*Exercise requirements*: Only the text of the records below belongs in the answer, copied exactly, with pictures omitted.

Material provided section start

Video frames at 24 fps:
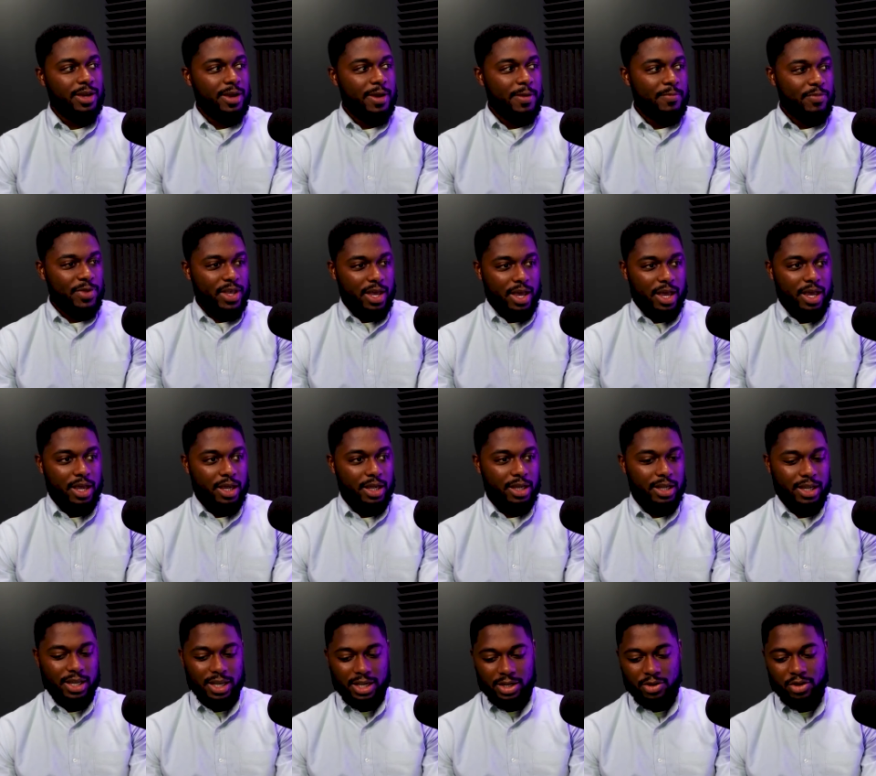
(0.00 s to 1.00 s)
hey,
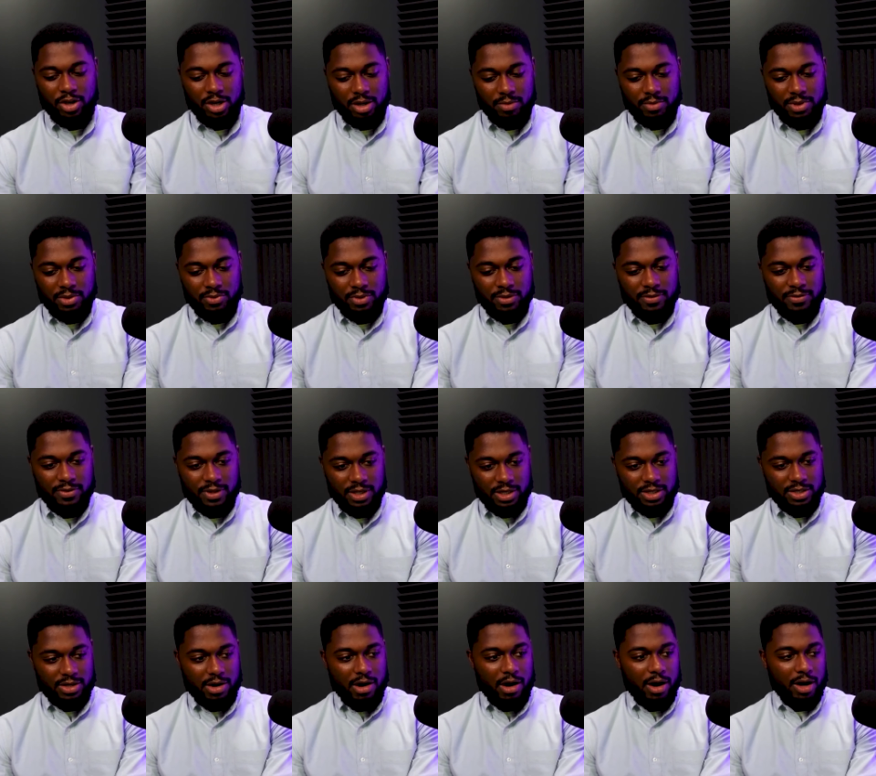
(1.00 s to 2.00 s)
can you help me with
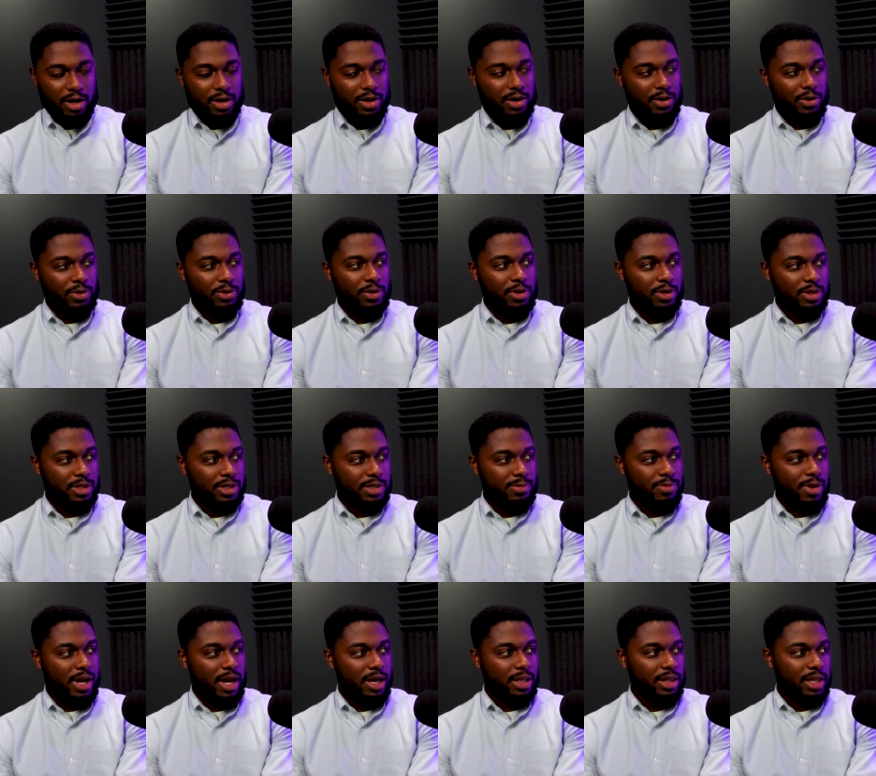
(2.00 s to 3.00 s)
this R code or this
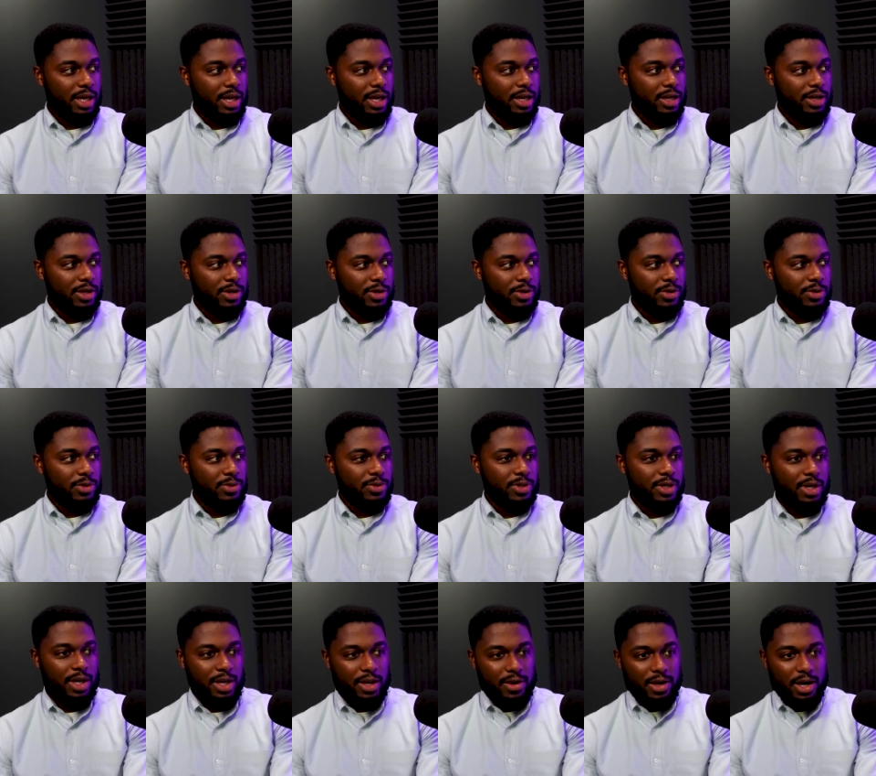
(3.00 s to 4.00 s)
Python code
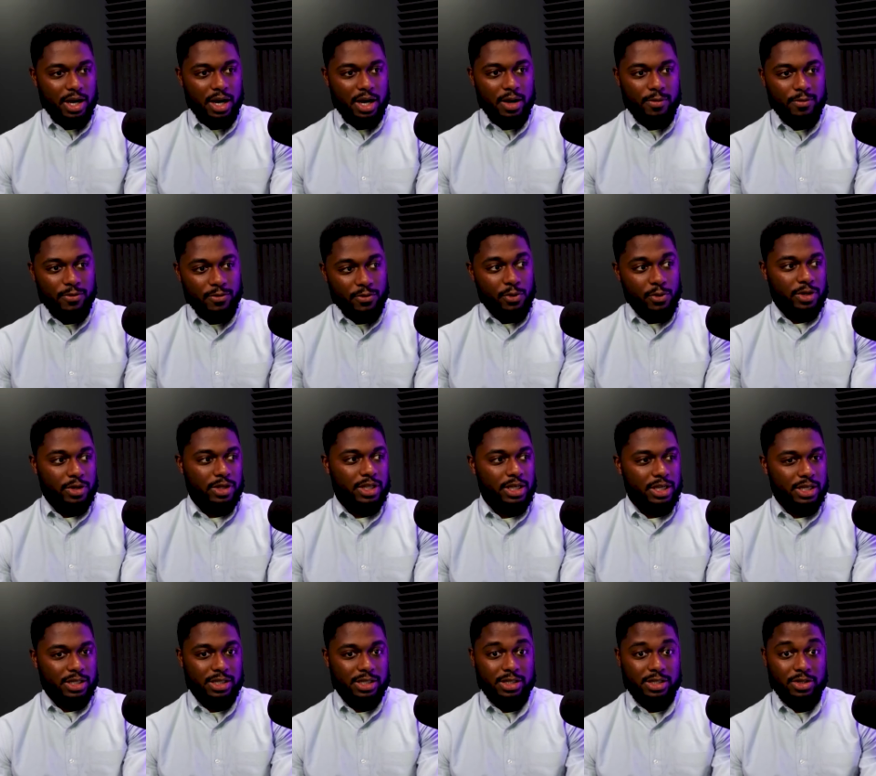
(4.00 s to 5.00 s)
um, for
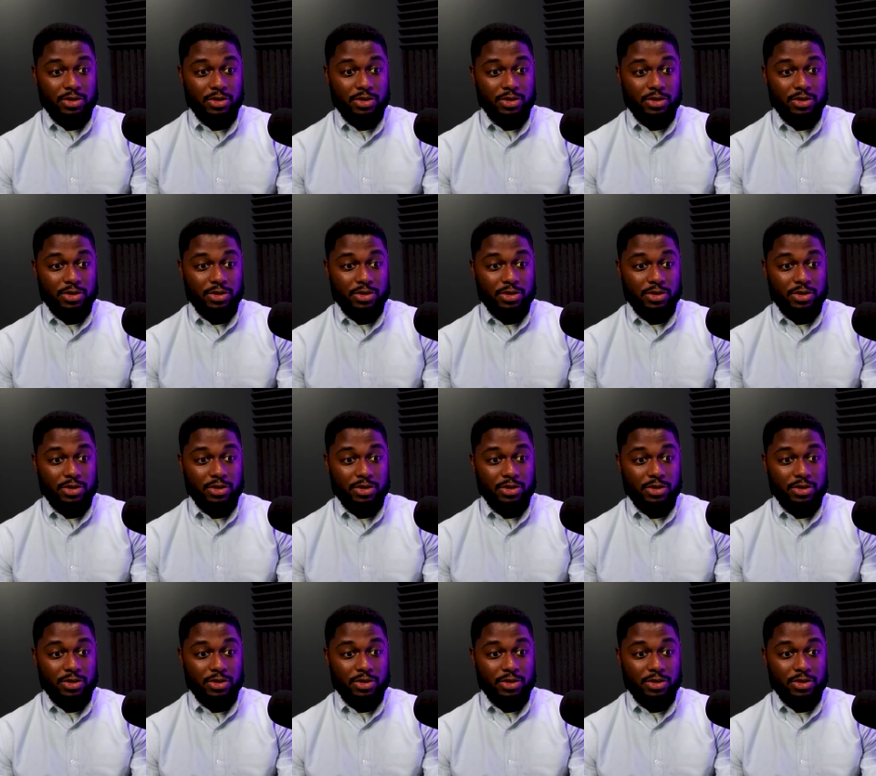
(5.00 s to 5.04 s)
this?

Material provided section end

*Solution for this exercise*:
Video frames at 24 fps:
(0.00 s to 1.00 s)
hey,
(1.00 s to 2.00 s)
can you help me with
(2.00 s to 3.00 s)
this R code or this
(3.00 s to 4.00 s)
Python code
(4.00 s to 5.00 s)
um, for
(5.00 s to 5.04 s)
this?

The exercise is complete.